En segundo lugar, su mala fama se explica por ser el primero de los doce meses del calendario. Es retornar al principio del ciclo. Habríamos querido que diciembre durara el doble, o incluso que hubiera un mes número trece, pero debemos devolvernos al mes uno y enfrentar el tedio de la repetición. El retorno al principio sugiere la ida de esfuerzo en vano, de Sísifo volviendo a empujar la piedra. Significa hacerlo de nuevo (salvo que nada, en rigor, ocurre de nuevo), que es lo mismo que pasa en los lunes.
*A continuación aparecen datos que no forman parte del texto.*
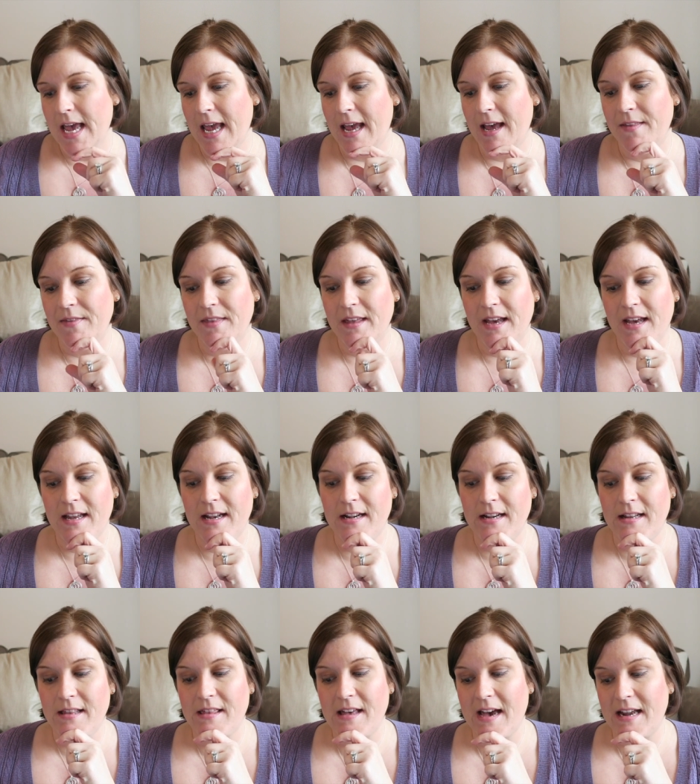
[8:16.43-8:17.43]
And
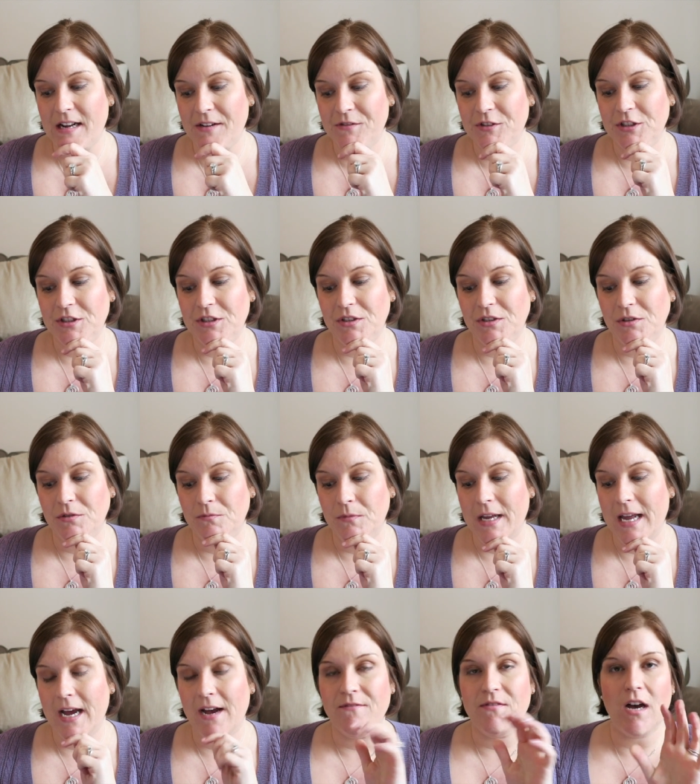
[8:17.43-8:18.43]
then that afternoon
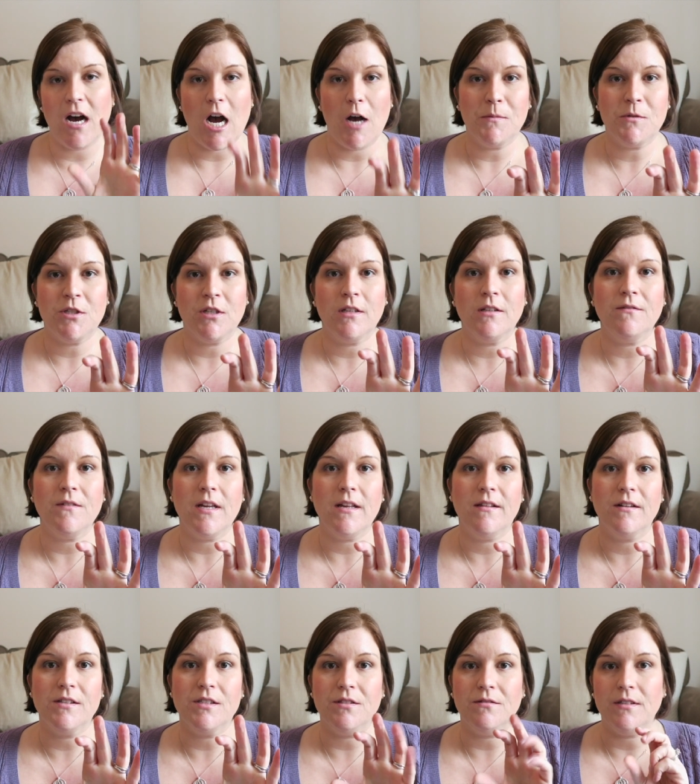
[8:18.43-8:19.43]
we have the option of
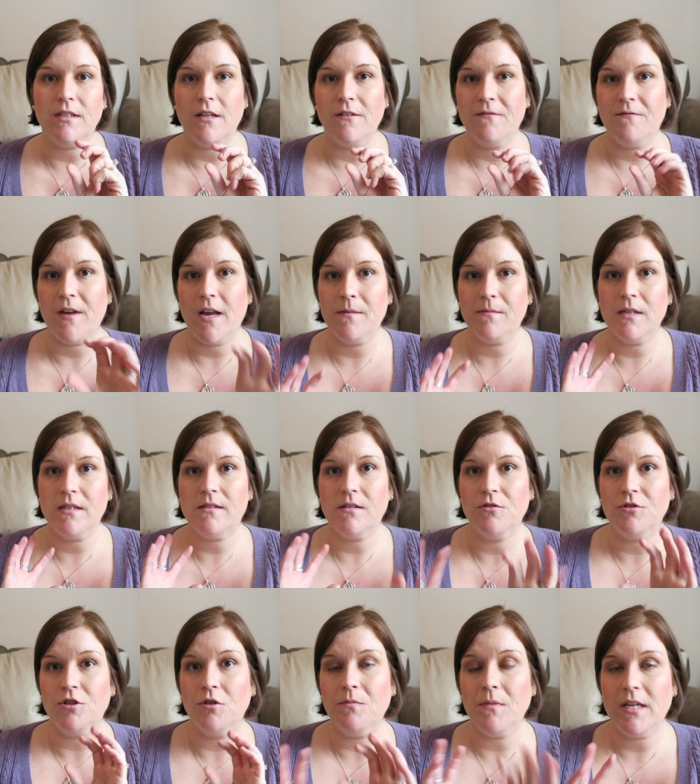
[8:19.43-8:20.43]
either doing a family
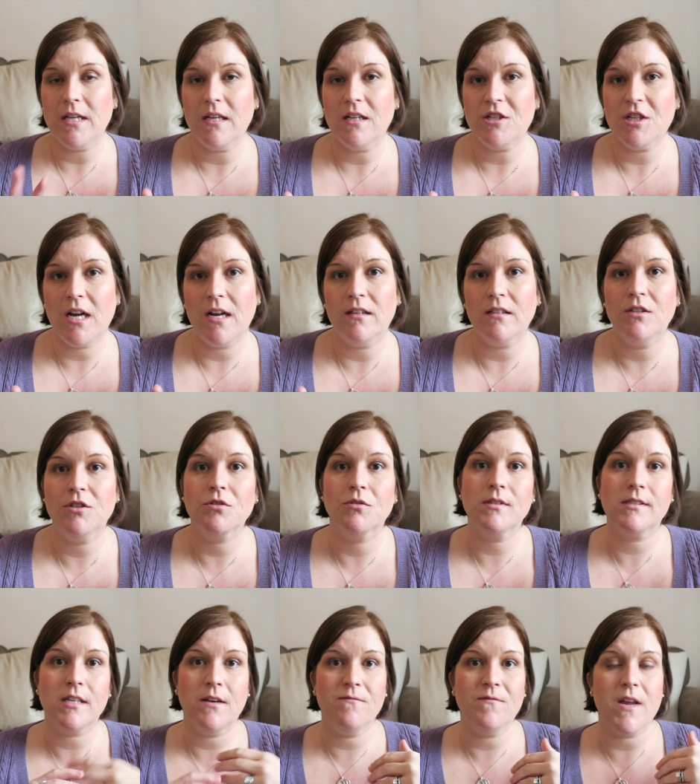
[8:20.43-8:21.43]
social media challenge, or
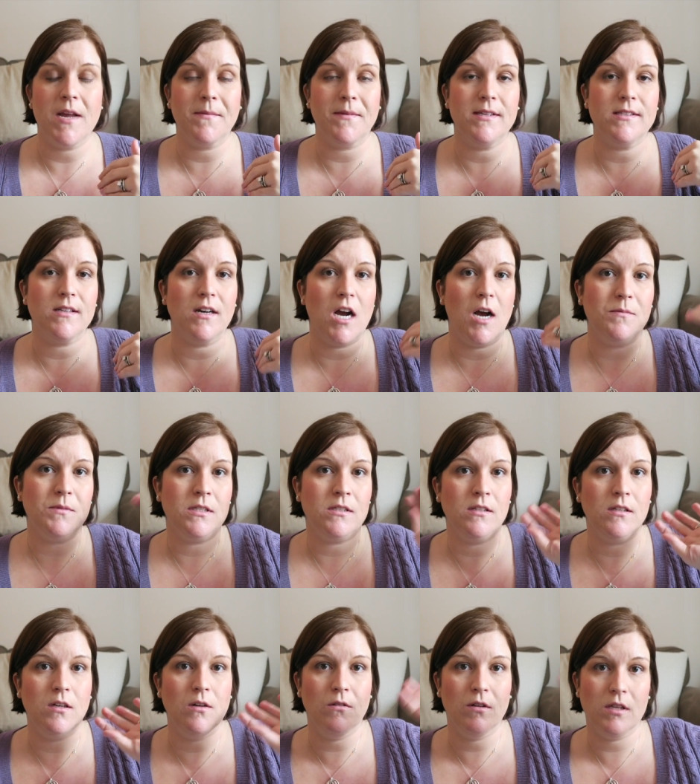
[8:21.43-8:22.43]
some families are opting
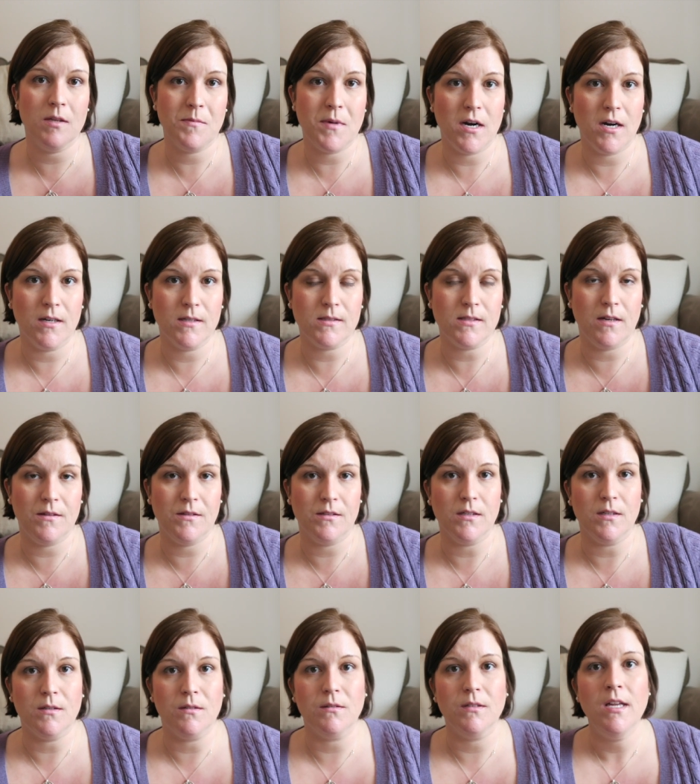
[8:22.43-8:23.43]
to go in the parks on
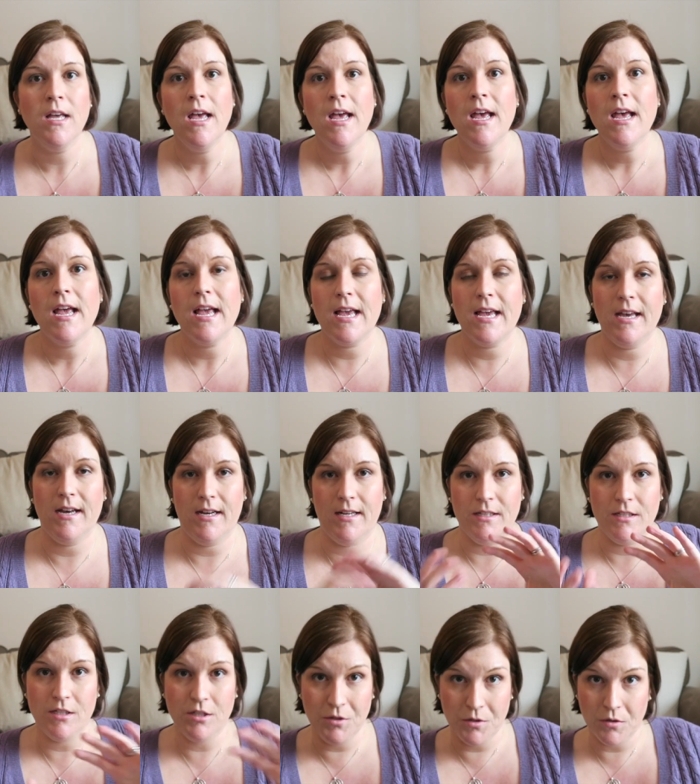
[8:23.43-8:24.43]
their own
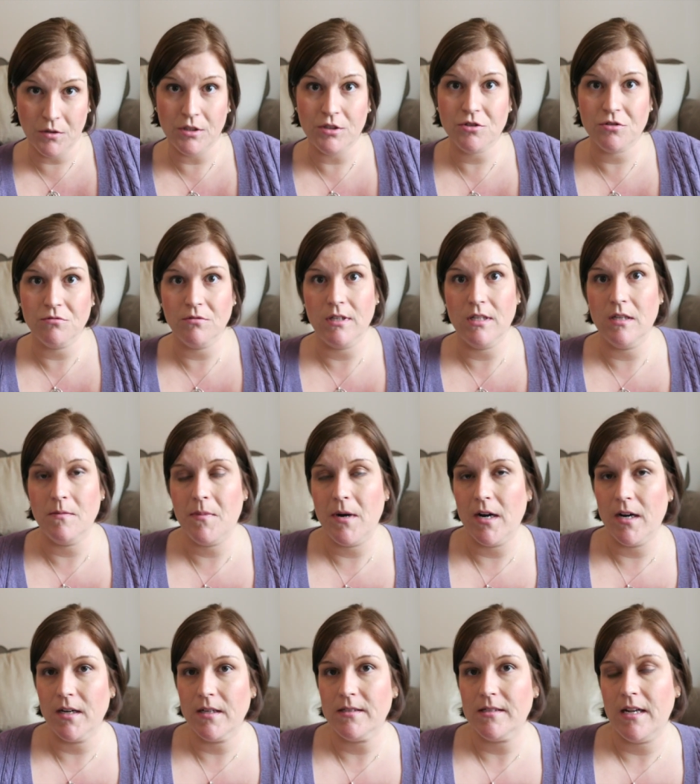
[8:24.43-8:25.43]
and, you know, enjoying the
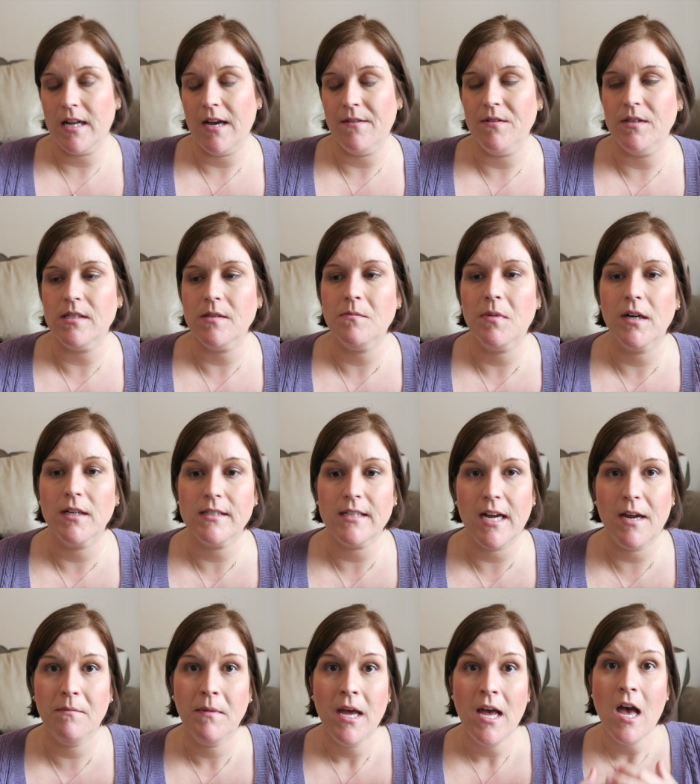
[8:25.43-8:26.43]
parks and having some part
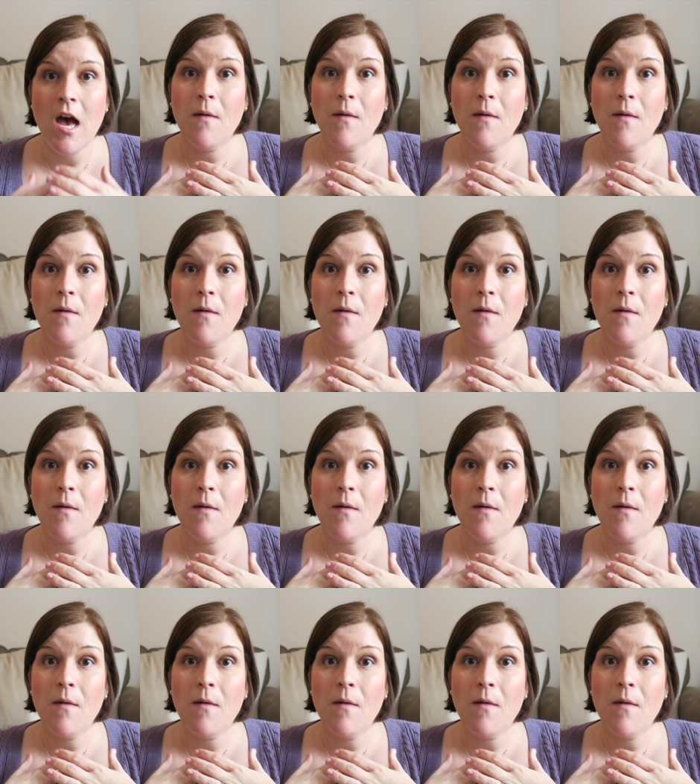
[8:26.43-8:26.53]
time.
Los reinicios siempre cuestan trabajo: luego de almorzar para volver a la oficina si eres un asalariado, luego de darse de alta tras una lesión si eres un deportista, luego de acabar una relación de pareja o tras la muerte de un ser querido si eres cualquier persona. Incluso a los motores de las máquinas les toma un momento retomar el ritmo después de haberse detenido. Los reinicios cuestan porque dan la impresión de que hay que aprender todo otra vez, y, en cierto modo, es así.


Son muchas las notas de prensa que enumeran las razones por las cuales estos primeros treinta y un días son los peores del año y que afirman esa especie de “enerofobia” tan extendida entre la gente y tan explotada por los malos comediantes, pero no hay ninguna nota que los vindique, que se detenga a considerar lo bueno que tienen y a ponderar la función que han llegado a cumplir. Esta puede ser, quizá, esa nota.
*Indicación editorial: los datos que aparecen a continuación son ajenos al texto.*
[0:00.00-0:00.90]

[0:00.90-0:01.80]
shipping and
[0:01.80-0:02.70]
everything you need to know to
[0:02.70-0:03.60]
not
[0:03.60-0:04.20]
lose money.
Fue una amiga quien me hizo pensar en las bondades de enero, sobre todo de los eneros que vive la gente del Caribe. Me señaló que se trataba de un mes de reposo y transición: una tregua entre el derroche de diciembre y el desorden del Carnaval de febrero. Un mes que, además, con sus ánimos de terreno llano, les da relieve a diciembre y a febrero, del mismo modo que dos ruidos consecutivos solo destacan (o solo existen, de hecho) porque hay un silencio en la mitad de ambos. A propósito de esto, cuando el emperador Julio Cesar, hace 2.000 años, introdujo su calendario (el cual predominó por varios siglos hasta que fue sustituido por el gregoriano, que es nuestro calendario actual), consagró este mes a Jano, que es el dios de las dos caras. Este, pues, es el mes que mira al mismo tiempo hacia adelante y hacia atrás.


También en este mes es cuando llegan, creo, las brisas. Los alisios que antes levantaban las arenas de finales de año ahora aparecen en enero. Así, quienes estén aún enguayabados por la terminación de diciembre pueden encontrar un pedazo de nostalgia en el retraso de ese fenómeno, que ya es casi un personaje de la fauna mundana de Barranquilla. Mi amiga no dejó de mencionar esas ventoleras, que van como arrastrando consigo la música de Carnaval, pues las canciones de Aníbal Velásquez y de Los Corraleros de Majagual empiezan a llegar a rachas también, a medida que se acerca febrero y van dominando poco a poco los bailes de esquina y la programación de las emisoras.


Hablando de nostalgia, a menudo se pasa por alto que enero también tiene la suya; puede pensarse que el hecho de que no se aprecie lo suficiente se debe a que ha sido eclipsada por la nostalgia de las Velitas, Navidad y Año Nuevo, que es oportunamente reforzada por los comercios y los medios de comunicación a través de estrategias de mercadotecnia.


La de diciembre es una nostalgia de la infancia; la de enero es una nostalgia del presente. En el fondo sabemos que no habrá semanas más solitarias ni más pausadas que estas; en ningún otro mes tendremos tanto derecho a la pereza sin sentir la amenaza del remordimiento por el imperativo interiorizado de la productividad. En ningún otro mes se nos meterá tanto el tiempo por dentro; no hay otros treinta y un días que desafíen tanto como estos el culto a la velocidad. Sabemos también esa otra cosa que pocos suelen reconocerle a enero; terminaré esta defensa mencionándola, a despecho de su cursilería: su cielo es uno de los más tersos y cerúleos de todo el año.